- **DATA FOR THIS EXERCISE**:

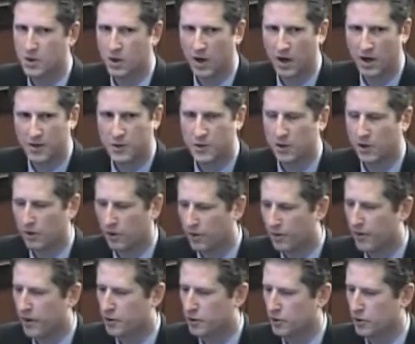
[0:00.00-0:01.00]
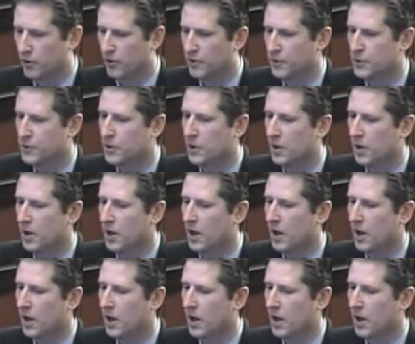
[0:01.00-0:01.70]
consular officials,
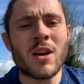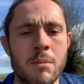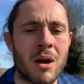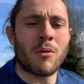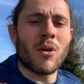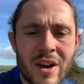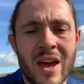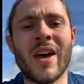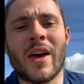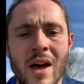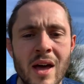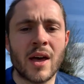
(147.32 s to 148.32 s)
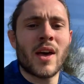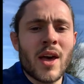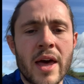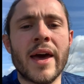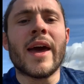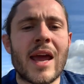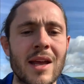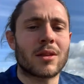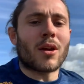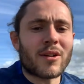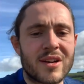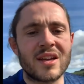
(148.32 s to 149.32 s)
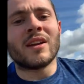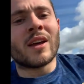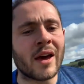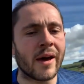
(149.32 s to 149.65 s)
Mile 1, 8:13.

- **WORK TO BE COMPLETED**: Pictures are to be dropped, and the lines from the line with "(147.32 s to 148.32 s)" through the end of the material above are to be reproduced exactly.

- **SOLUTION FOR THIS PROBLEM**:
(147.32 s to 148.32 s)
(148.32 s to 149.32 s)
(149.32 s to 149.65 s)
Mile 1, 8:13.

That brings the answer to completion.